— Task requirements —
Each line of the material below that holds the word "with" needs to be copied.
===
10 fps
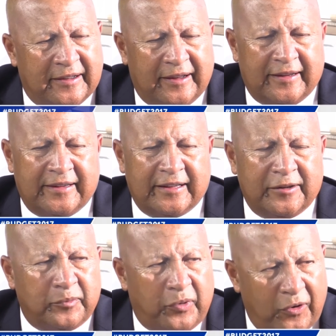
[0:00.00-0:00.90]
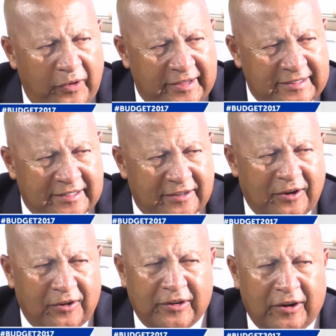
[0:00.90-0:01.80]
and that employers
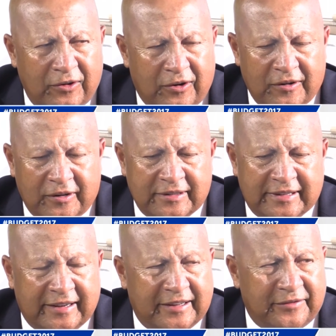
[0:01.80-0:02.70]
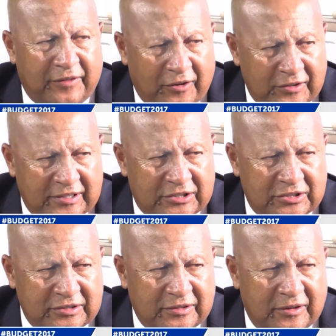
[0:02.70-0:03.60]
can no longer take
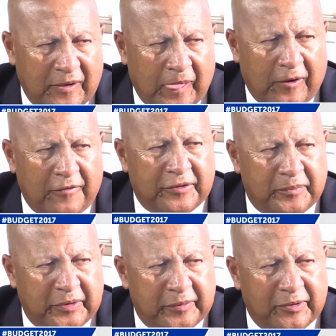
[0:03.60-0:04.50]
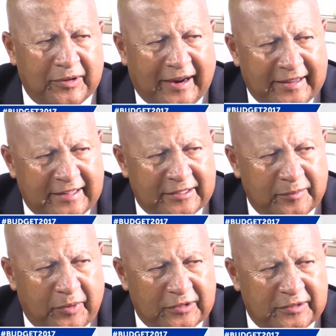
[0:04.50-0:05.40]
advantage of the people right at the
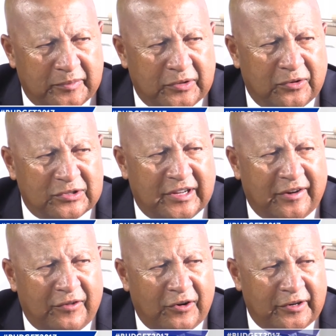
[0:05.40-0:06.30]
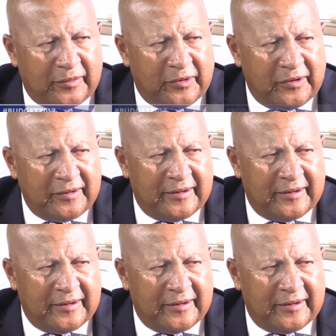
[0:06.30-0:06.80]
bottom, because they are vulnerable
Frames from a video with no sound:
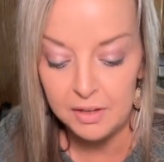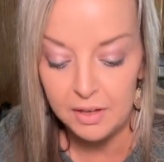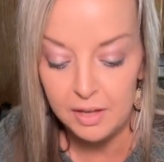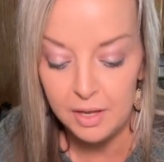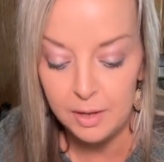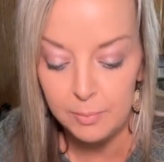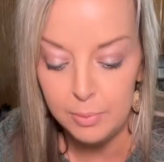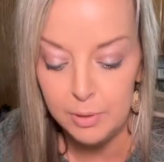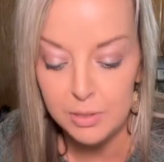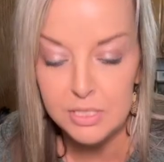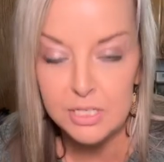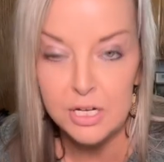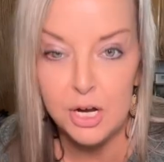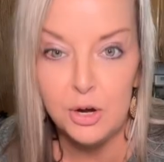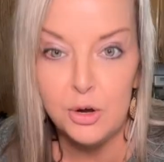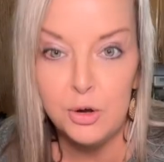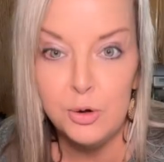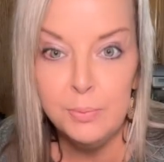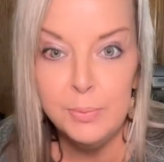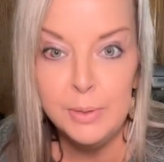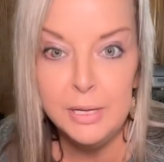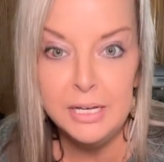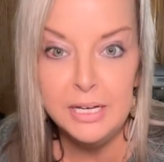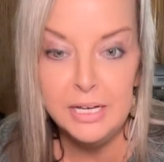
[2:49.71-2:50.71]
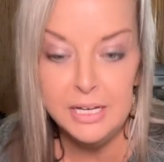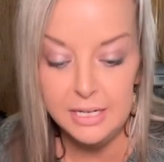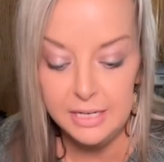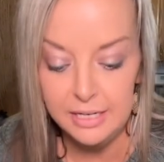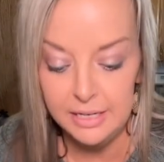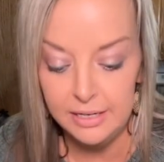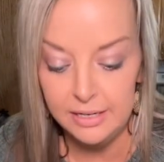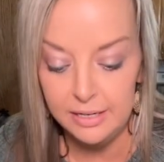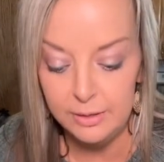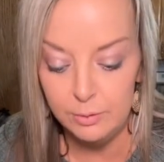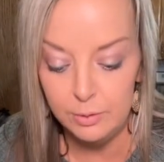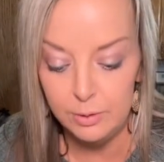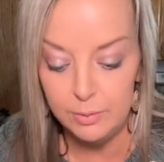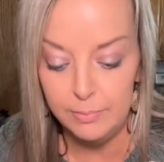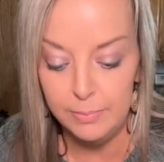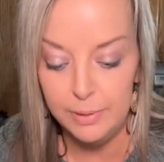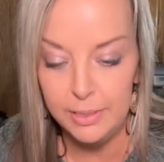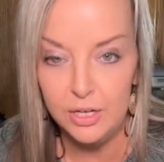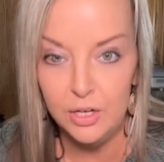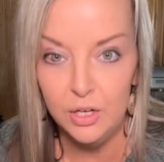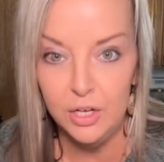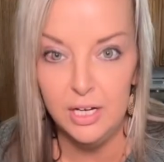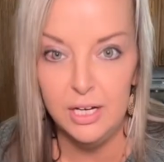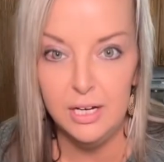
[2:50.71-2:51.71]
and put taco meat in it, it would be
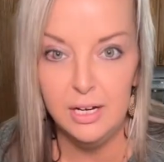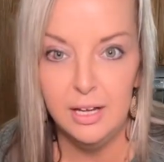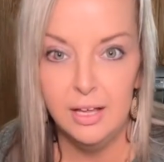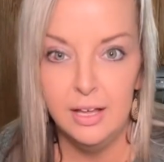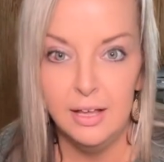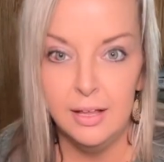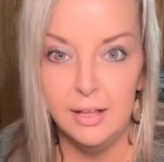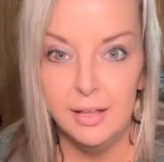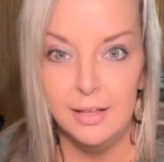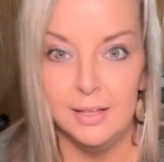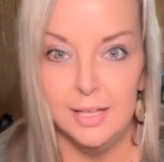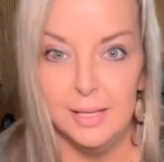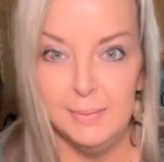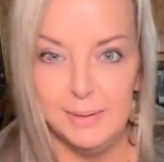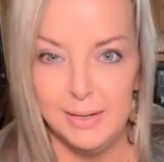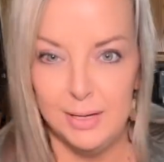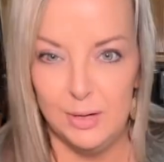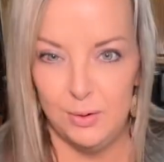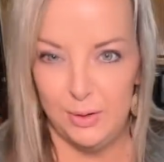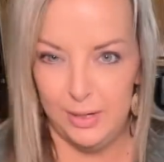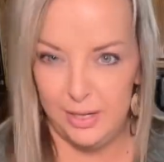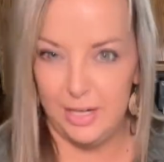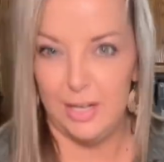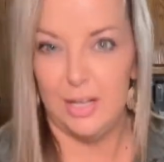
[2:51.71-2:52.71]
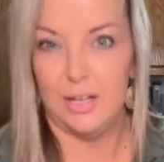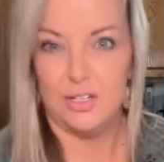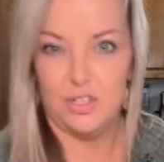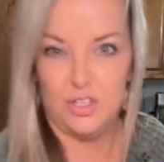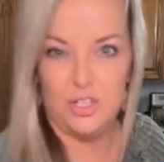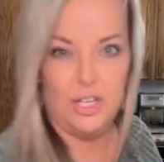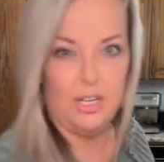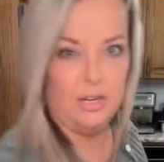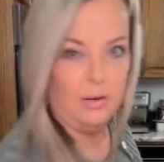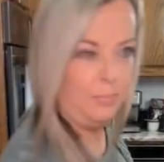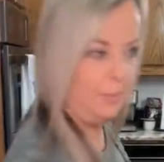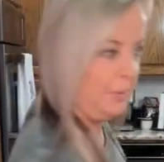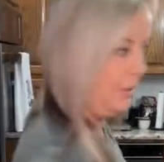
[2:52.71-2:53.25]
good? Let me go get a chip.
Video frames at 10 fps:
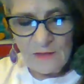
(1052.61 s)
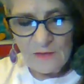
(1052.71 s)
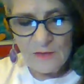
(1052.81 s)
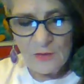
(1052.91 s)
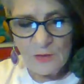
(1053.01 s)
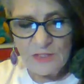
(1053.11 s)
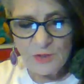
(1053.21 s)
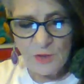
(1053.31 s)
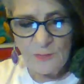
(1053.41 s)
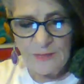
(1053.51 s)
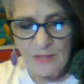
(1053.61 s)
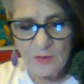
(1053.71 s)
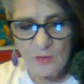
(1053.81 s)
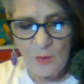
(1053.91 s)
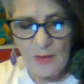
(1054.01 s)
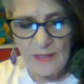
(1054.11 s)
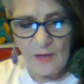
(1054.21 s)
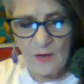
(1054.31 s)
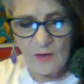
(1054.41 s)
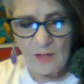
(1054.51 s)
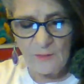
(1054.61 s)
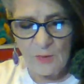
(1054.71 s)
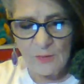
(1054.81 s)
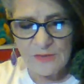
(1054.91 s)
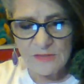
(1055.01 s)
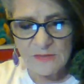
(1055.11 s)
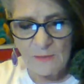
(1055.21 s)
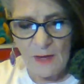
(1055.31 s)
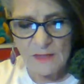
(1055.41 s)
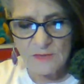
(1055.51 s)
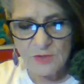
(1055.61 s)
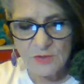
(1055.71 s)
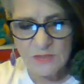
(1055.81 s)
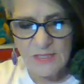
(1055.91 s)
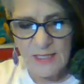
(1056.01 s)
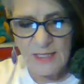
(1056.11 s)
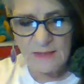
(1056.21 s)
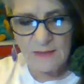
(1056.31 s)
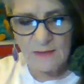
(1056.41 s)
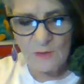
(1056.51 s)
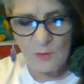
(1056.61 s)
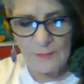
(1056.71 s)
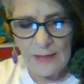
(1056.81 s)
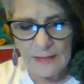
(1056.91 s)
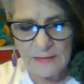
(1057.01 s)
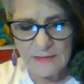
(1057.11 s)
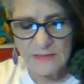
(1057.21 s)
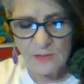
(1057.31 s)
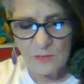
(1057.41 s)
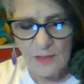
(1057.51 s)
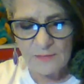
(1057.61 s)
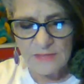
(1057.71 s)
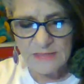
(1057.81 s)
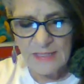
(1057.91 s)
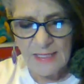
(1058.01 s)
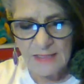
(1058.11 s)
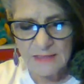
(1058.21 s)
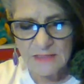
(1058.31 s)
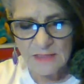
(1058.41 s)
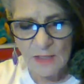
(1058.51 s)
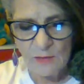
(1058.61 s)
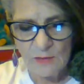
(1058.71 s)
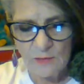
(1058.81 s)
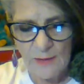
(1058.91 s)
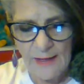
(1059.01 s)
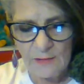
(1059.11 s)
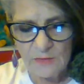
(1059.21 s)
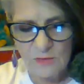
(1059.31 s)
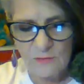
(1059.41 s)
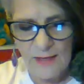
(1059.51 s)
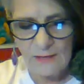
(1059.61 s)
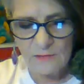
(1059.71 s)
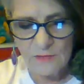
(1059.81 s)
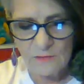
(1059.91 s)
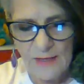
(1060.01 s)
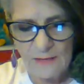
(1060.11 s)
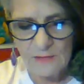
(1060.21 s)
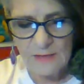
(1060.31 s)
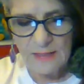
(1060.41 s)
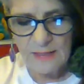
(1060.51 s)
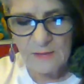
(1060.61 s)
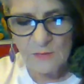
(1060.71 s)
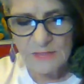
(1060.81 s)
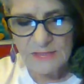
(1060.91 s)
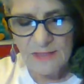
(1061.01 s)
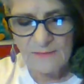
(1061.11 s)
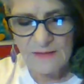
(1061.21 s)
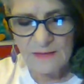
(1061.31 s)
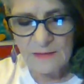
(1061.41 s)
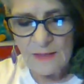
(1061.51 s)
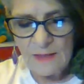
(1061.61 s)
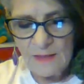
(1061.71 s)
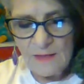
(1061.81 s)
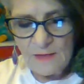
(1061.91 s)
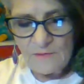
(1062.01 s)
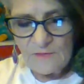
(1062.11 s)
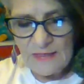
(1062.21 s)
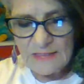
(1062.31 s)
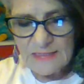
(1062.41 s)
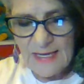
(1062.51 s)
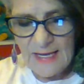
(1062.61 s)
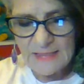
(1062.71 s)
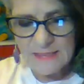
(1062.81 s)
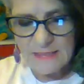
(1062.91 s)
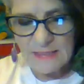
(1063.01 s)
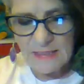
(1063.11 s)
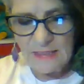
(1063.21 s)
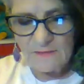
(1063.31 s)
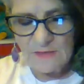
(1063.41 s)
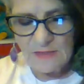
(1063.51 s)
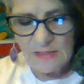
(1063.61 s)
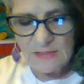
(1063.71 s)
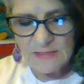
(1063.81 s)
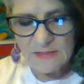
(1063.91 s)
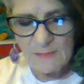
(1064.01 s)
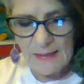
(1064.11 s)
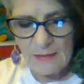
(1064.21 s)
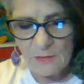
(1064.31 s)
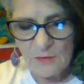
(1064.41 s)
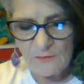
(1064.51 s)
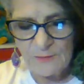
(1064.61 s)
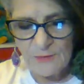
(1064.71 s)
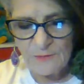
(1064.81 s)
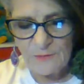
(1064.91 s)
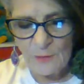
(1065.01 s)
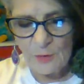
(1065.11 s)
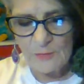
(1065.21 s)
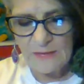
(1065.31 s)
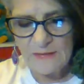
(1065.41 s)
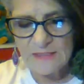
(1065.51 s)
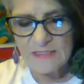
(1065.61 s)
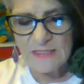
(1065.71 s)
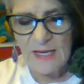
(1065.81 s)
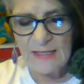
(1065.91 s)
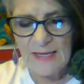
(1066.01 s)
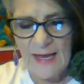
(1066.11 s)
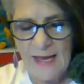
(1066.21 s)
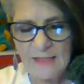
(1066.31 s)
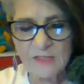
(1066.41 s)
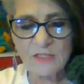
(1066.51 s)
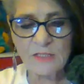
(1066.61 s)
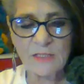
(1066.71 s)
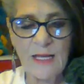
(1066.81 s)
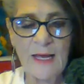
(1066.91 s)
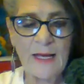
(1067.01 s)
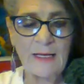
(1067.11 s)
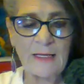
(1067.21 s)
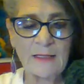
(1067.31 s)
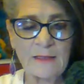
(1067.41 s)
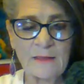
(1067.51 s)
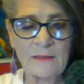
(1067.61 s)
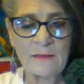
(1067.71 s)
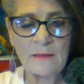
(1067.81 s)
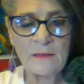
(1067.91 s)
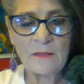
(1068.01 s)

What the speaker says: The creature appeared quite horrible, with his monstrous head and little body, as he rubbed his hands slowly round and round and round again, with something fantastic even in his manner of performing this slight action, and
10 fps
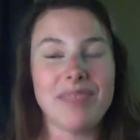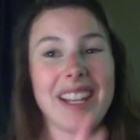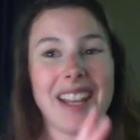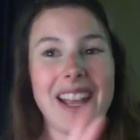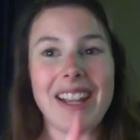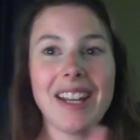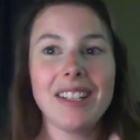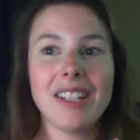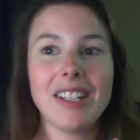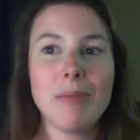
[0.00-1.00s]
It can get a
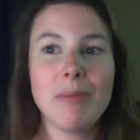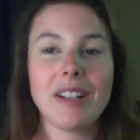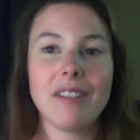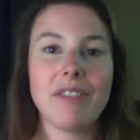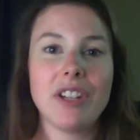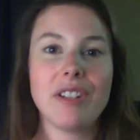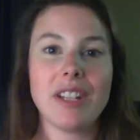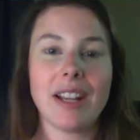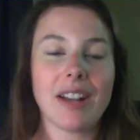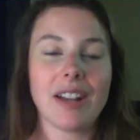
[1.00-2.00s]
little bit
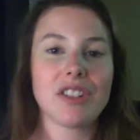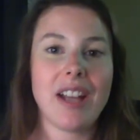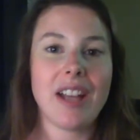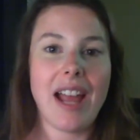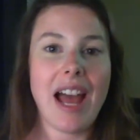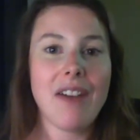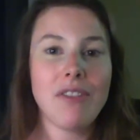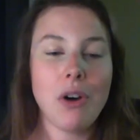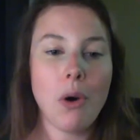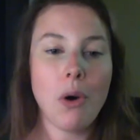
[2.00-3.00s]
confusing. Actually, I have
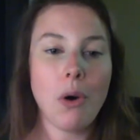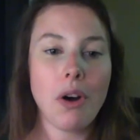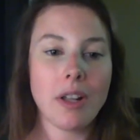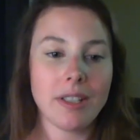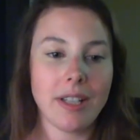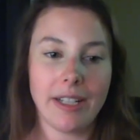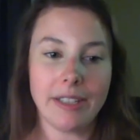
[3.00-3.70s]
a whole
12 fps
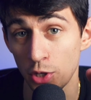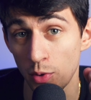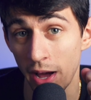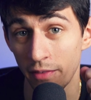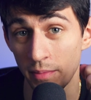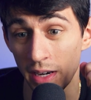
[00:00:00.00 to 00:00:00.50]
you
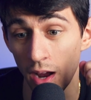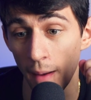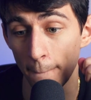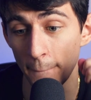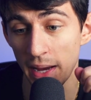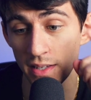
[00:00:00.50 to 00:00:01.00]
have been
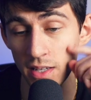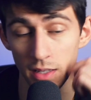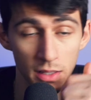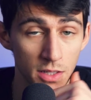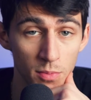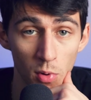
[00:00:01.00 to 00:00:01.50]

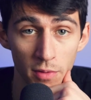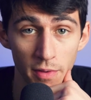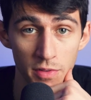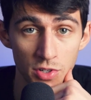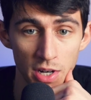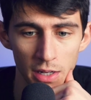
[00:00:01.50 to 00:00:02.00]
amazingly supportive
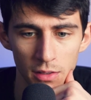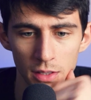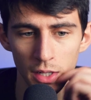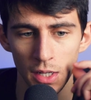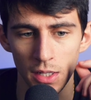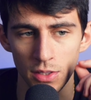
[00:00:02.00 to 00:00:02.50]
of this channel.
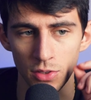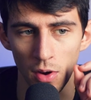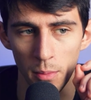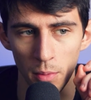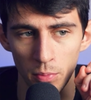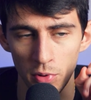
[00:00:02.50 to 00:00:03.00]
So
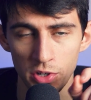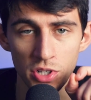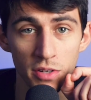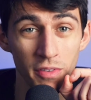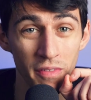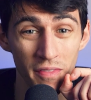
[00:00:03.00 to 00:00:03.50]
I'm
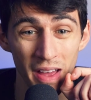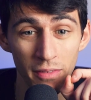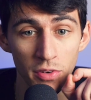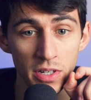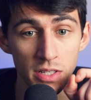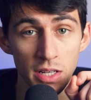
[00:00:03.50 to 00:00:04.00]
appreciative of
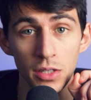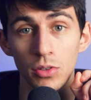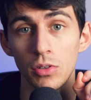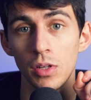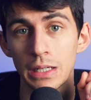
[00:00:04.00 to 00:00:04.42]
every single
===
— Exercise result —
Frames from a video with no sound:
What the speaker says: The creature appeared quite horrible, with his monstrous head and little body, as he rubbed his hands slowly round and round and round again, with something fantastic even in his manner of performing this slight action, and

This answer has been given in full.